Prompt: Starting with the line that contains "Silent video, 20 frames per second." and ending with the last line of the listing, print each line exactly. Pictures stay out.

[Provided information]

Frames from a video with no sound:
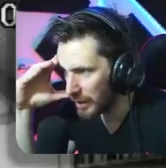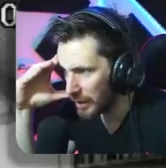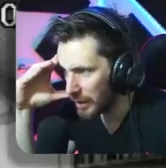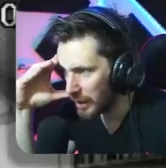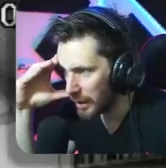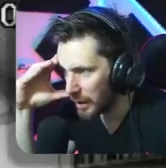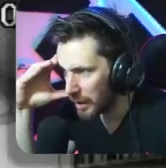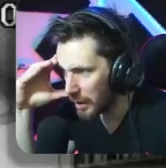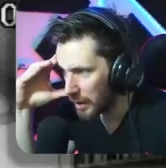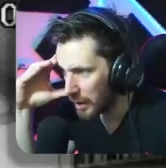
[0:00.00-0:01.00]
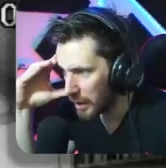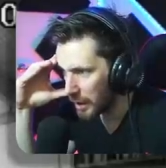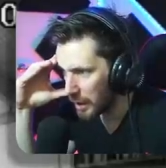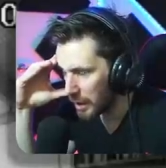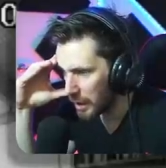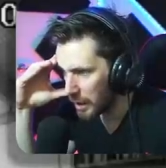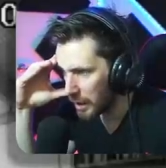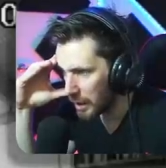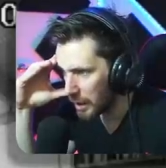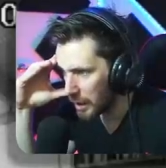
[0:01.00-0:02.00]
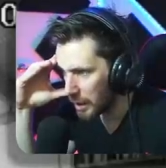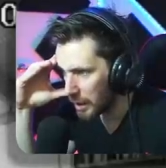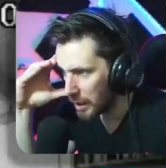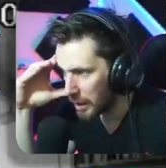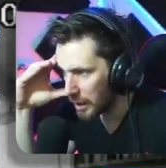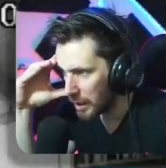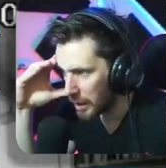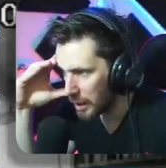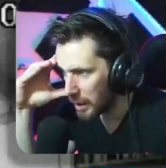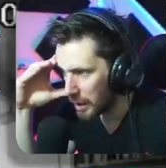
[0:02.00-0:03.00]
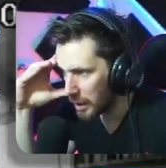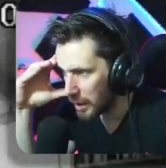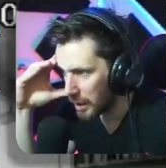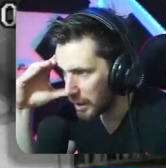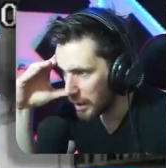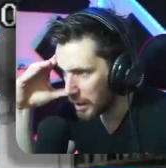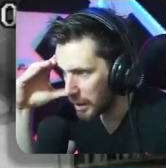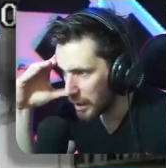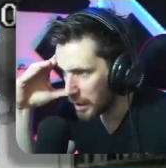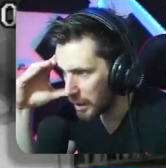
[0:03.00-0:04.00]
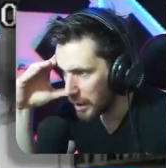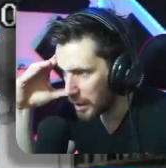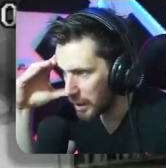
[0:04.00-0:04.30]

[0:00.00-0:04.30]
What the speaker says: [no speech]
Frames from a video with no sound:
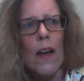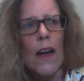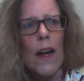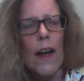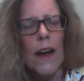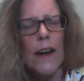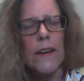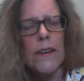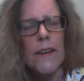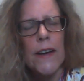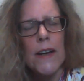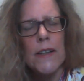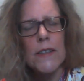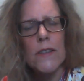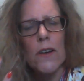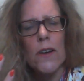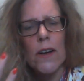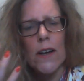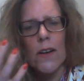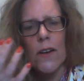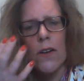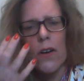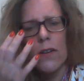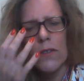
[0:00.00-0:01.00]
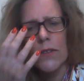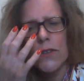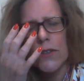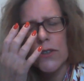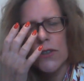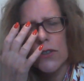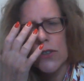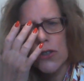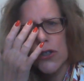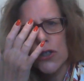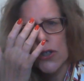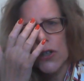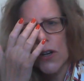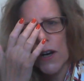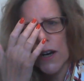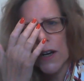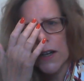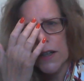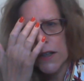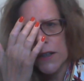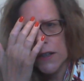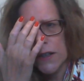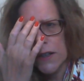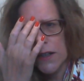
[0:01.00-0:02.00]
And as I
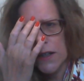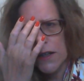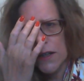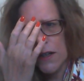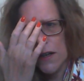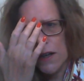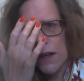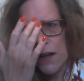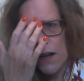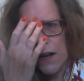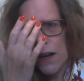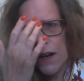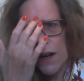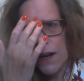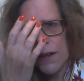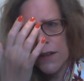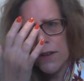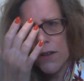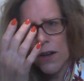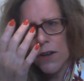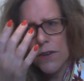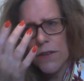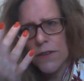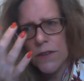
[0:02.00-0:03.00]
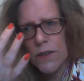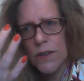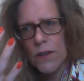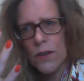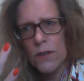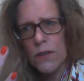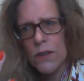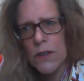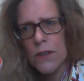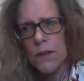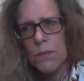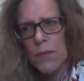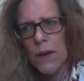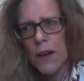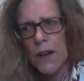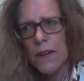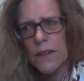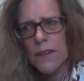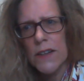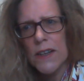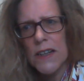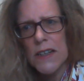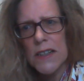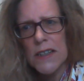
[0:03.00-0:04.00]
concentrated and I thought
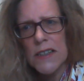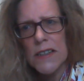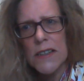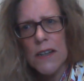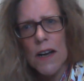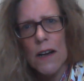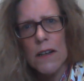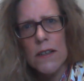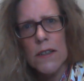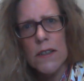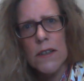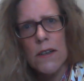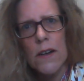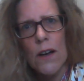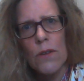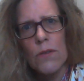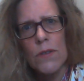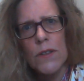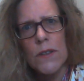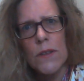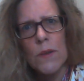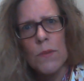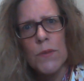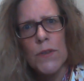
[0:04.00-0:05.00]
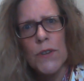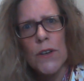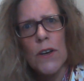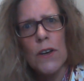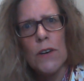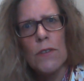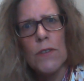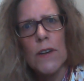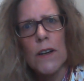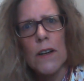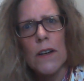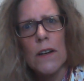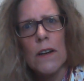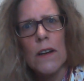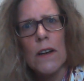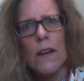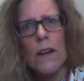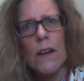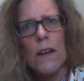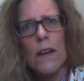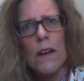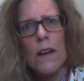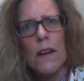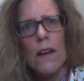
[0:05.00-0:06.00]
about these ducks that I was observing,
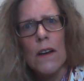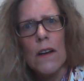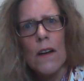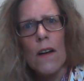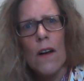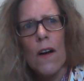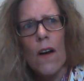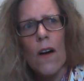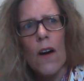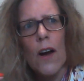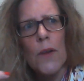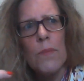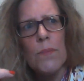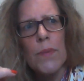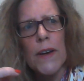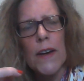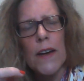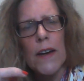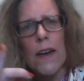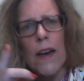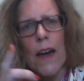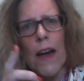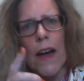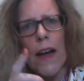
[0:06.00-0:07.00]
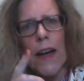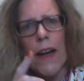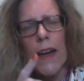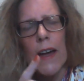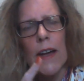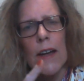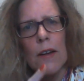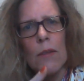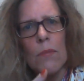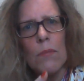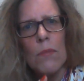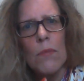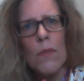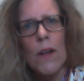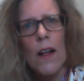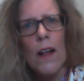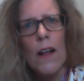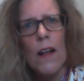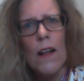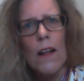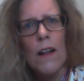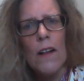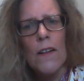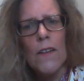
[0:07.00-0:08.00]
I became
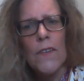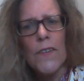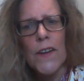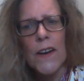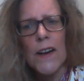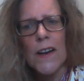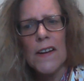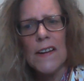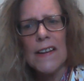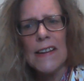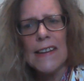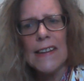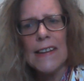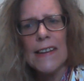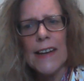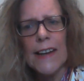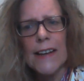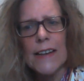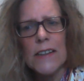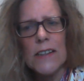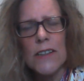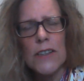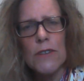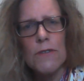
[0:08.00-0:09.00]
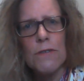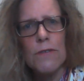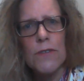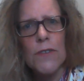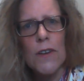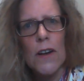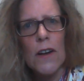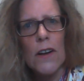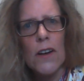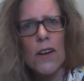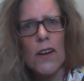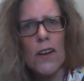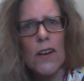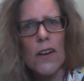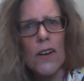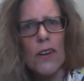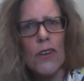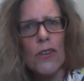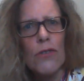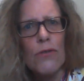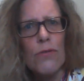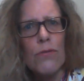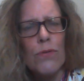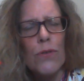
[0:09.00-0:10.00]
the collective
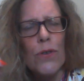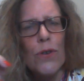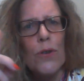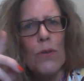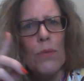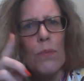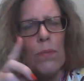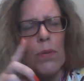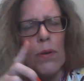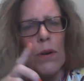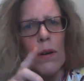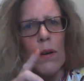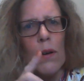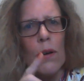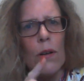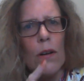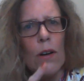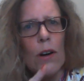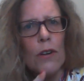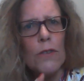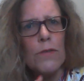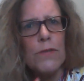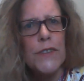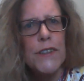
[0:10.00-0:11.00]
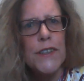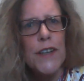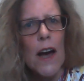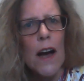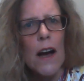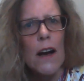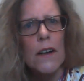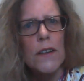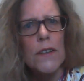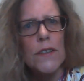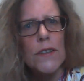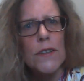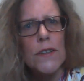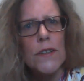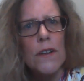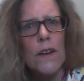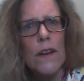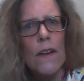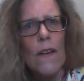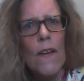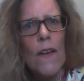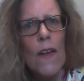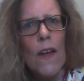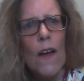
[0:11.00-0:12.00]
group of ducks.
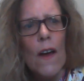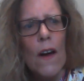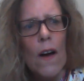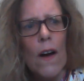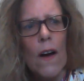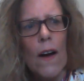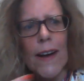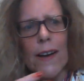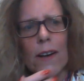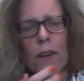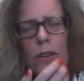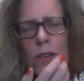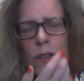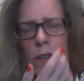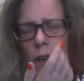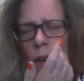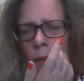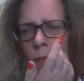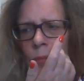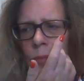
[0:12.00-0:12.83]
I could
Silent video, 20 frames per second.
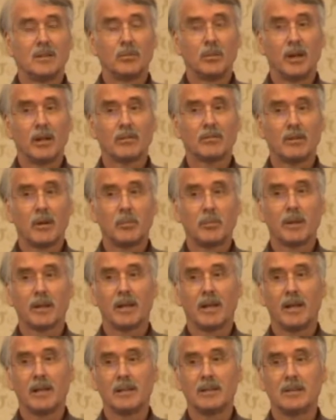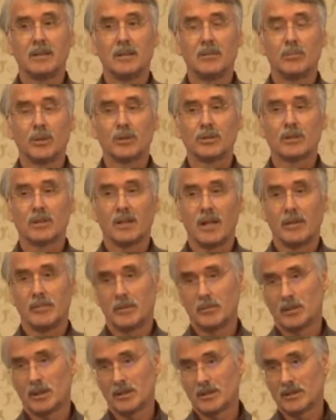well replicated in most
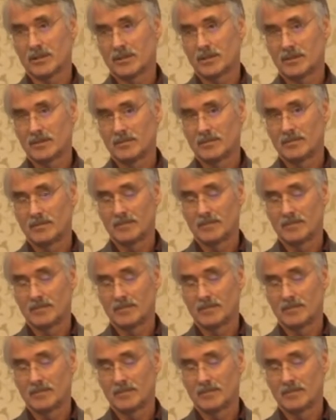climate models.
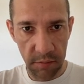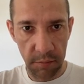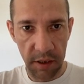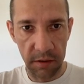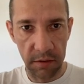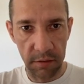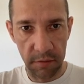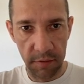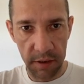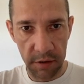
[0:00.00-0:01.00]
but
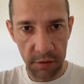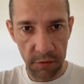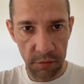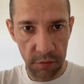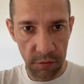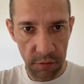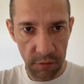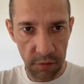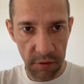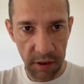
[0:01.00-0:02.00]
when
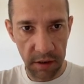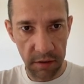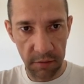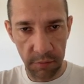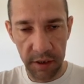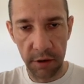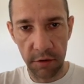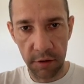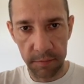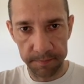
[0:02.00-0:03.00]
your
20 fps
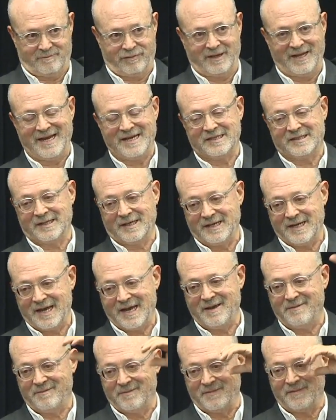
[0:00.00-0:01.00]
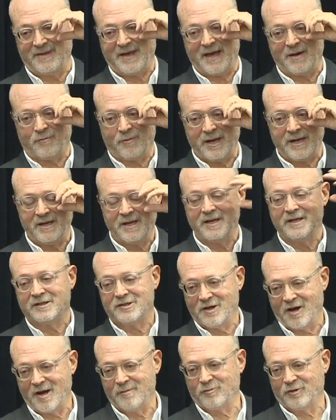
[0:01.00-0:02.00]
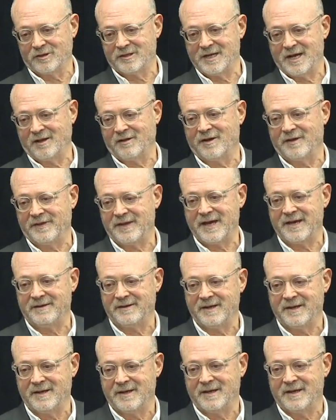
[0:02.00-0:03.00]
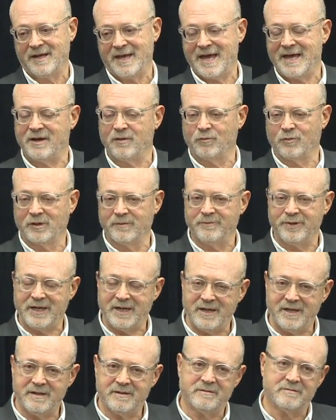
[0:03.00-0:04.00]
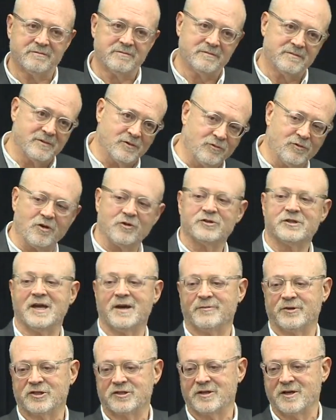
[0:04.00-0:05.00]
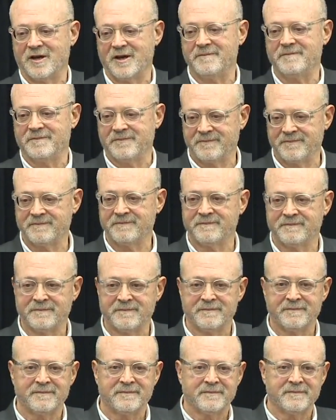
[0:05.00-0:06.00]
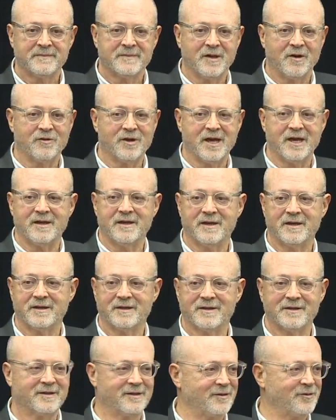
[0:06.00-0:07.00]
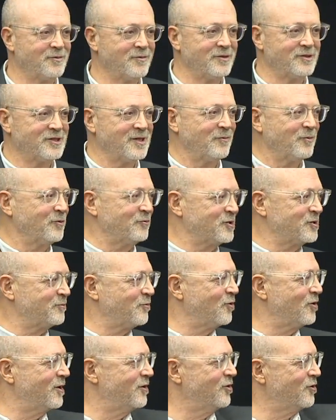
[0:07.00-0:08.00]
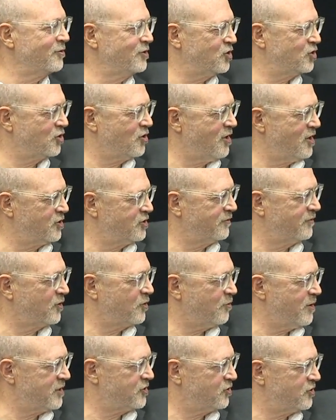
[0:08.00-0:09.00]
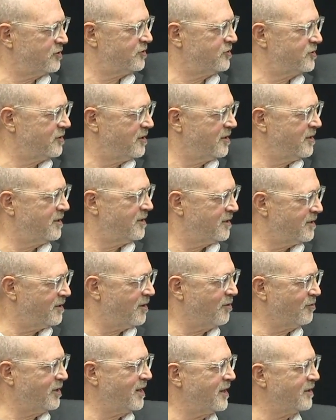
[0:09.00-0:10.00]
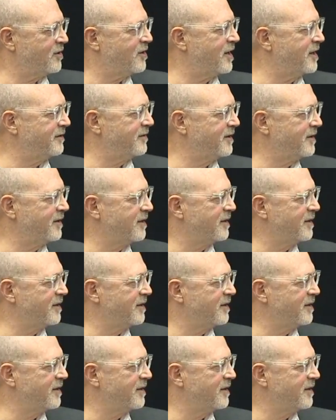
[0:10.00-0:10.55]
plays the game that way. Time will tell on that. And it will be who knows how much time. Okay. Who, someone was, you're in charge of the questions? Okay, go ahead.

[/Provided information]

Result of the exercise:
Silent video, 20 frames per second.
well replicated in most
climate models.
[0:00.00-0:01.00]
but
[0:01.00-0:02.00]
when
[0:02.00-0:03.00]
your
20 fps
[0:00.00-0:01.00]
[0:01.00-0:02.00]
[0:02.00-0:03.00]
[0:03.00-0:04.00]
[0:04.00-0:05.00]
[0:05.00-0:06.00]
[0:06.00-0:07.00]
[0:07.00-0:08.00]
[0:08.00-0:09.00]
[0:09.00-0:10.00]
[0:10.00-0:10.55]
plays the game that way. Time will tell on that. And it will be who knows how much time. Okay. Who, someone was, you're in charge of the questions? Okay, go ahead.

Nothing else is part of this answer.